I’m in Ghana for a month, staying at the Library of Africa and the African Diaspora, and each day my dawn chorus is unfamiliar: the sounds of cocks, chickens, goats, dogs, crickets, motorcycles and human cries intermingle to make up the early morning sounds of Accra. Birdsong too; one particular bird starts its day before dawn and it sounds like it’s asking itself a question then answering itself, impatiently.
Through the gauze of a mosquito screen, I look down on to a small canopy of cassava plants that are vibrantly green, in a garden with maize, chillies, yams and plantain. Butterflies abound. I hear a bird with a falling cadence like a tree pipit, sparrow-like chirrups, and a cluck resembling a blackbird alarm call, but they’re each not quite the birds I know.

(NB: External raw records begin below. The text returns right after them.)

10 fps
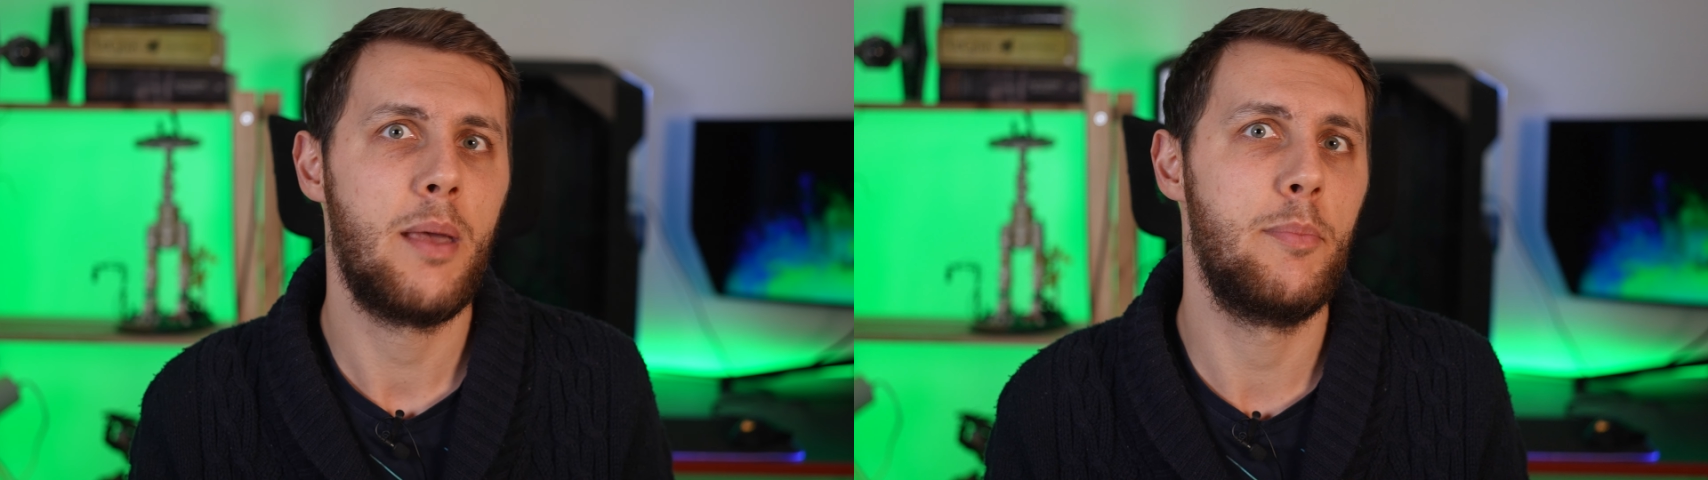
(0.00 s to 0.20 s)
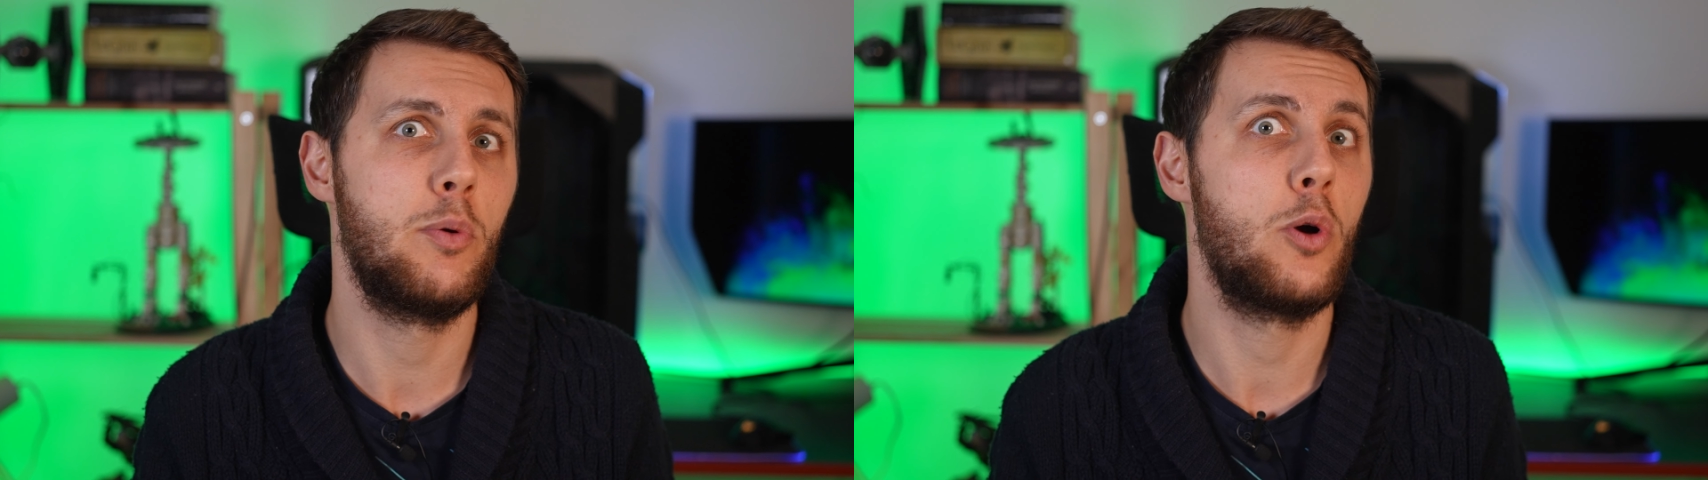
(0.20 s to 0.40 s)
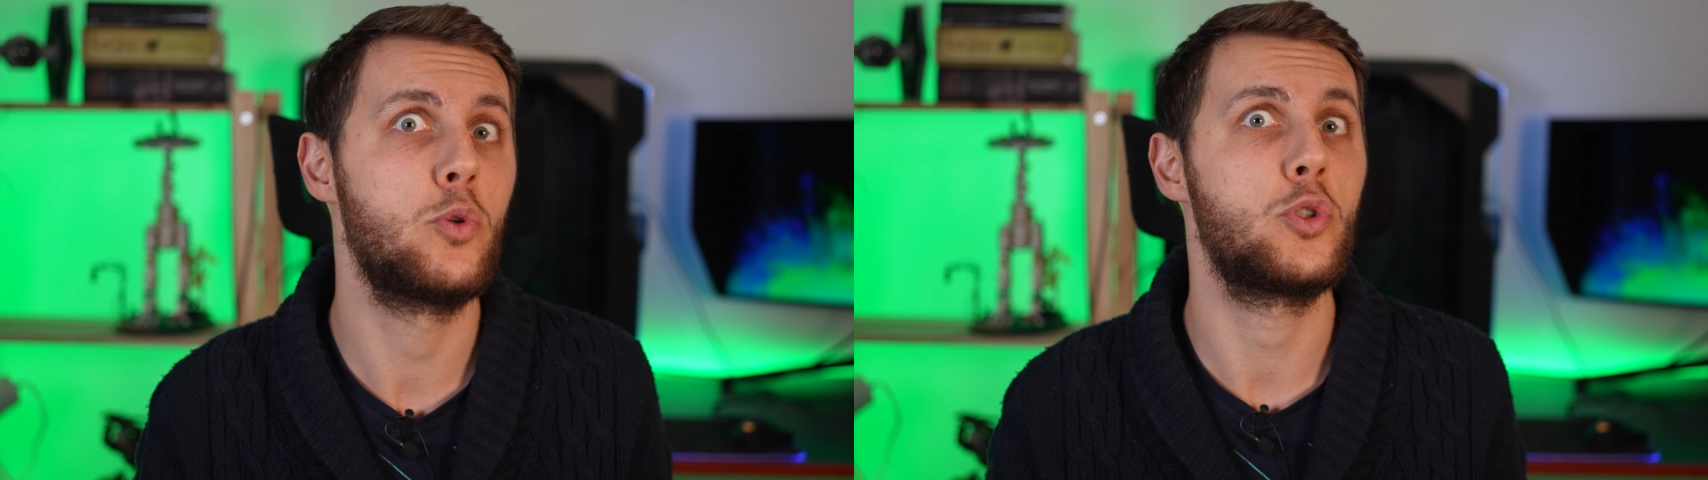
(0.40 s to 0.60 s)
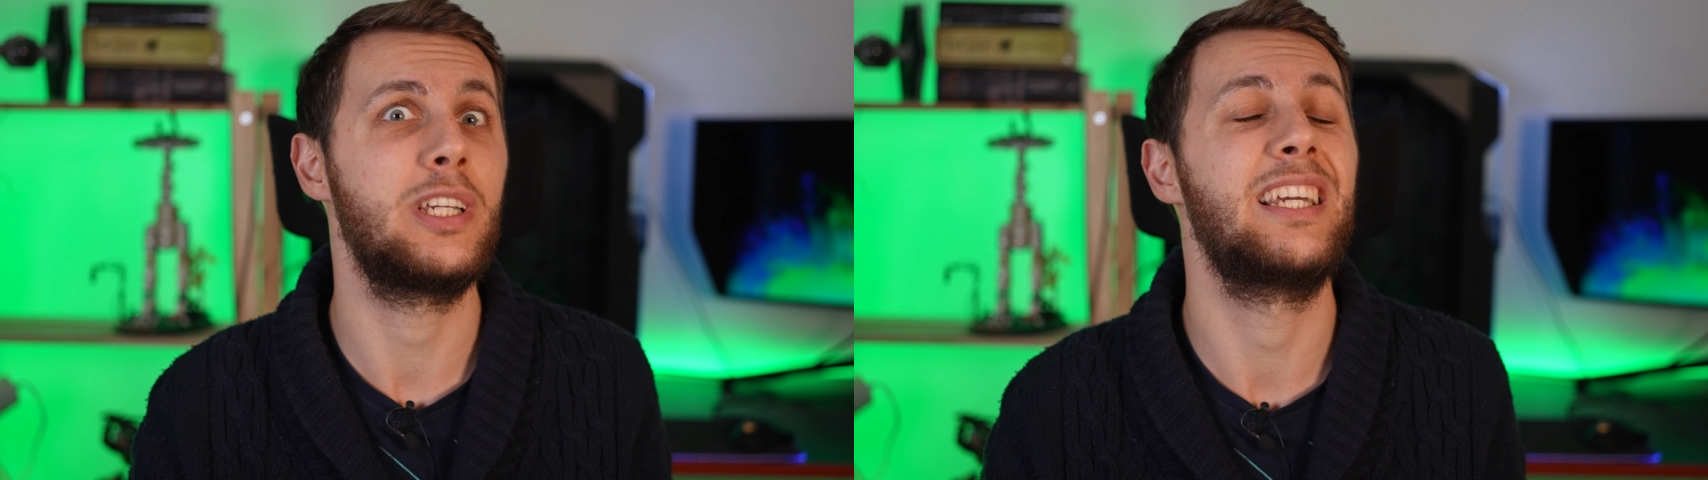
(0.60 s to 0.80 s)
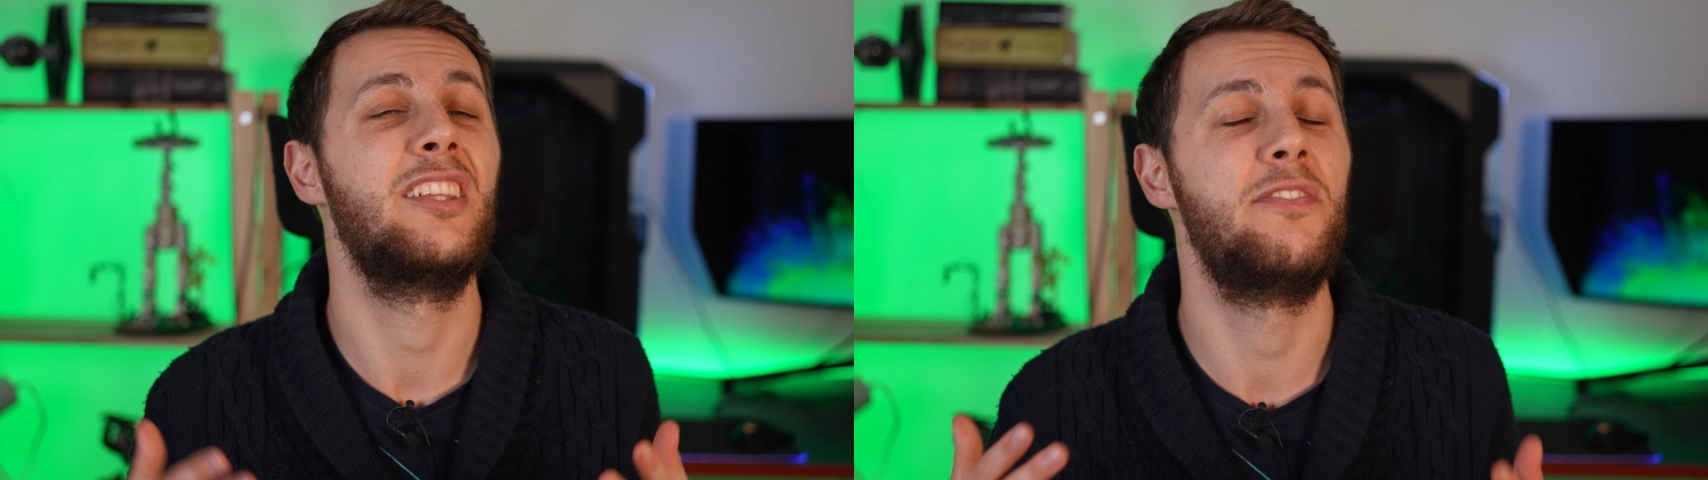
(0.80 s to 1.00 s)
było już ich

It’s the rainy season here, and we’ve had some downpours, but I’m astounded about what’s happening back home in the Cairngorms. My partner sends me photos of her bus ride north. The River Spey has burst its banks, and at places the landscape has become a huge loch. I’m reminded that Badenoch, on the river’s flood plain, is Gaelic for “drowned land”. This time the river reached its highest level since 1988, and homes and businesses are flooded. Near home, the burn is in full peaty-brown spate, and so high it’s splashing against the crossbeams of the small bridge to our house.
In this heat and so far away, I can’t quite imagine it. And as I write, elsewhere in Ghana they’re experiencing terrible flooding too. I think about how climate change affects us all – here, the rainy season in recent times has become much more unpredictable.
I’m slowly starting to name some birds: northern red bishops, village weavers, pied crows and cuckoo‑like birds that I think are blue-headed coucals. Small warblers dart about in the undergrowth. We talk of our summer visitors “wintering” in sub-Saharan Africa, but now that I’m here, wintering is a misnomer – the mean temperature over the course of a year is 25–30C, and while we have four seasons, there are two in this part of Ghana, dry and rainy. Sunrise and sunset are within 20 minutes of 6am and 6pm all year.
Being here is making me think about the perspectives we hold, and how we often can’t quite imagine where we are not. Swallows and swifts soar above me, and I read that the Akan people call the African palm swift Ankadaade, which means “never lands”.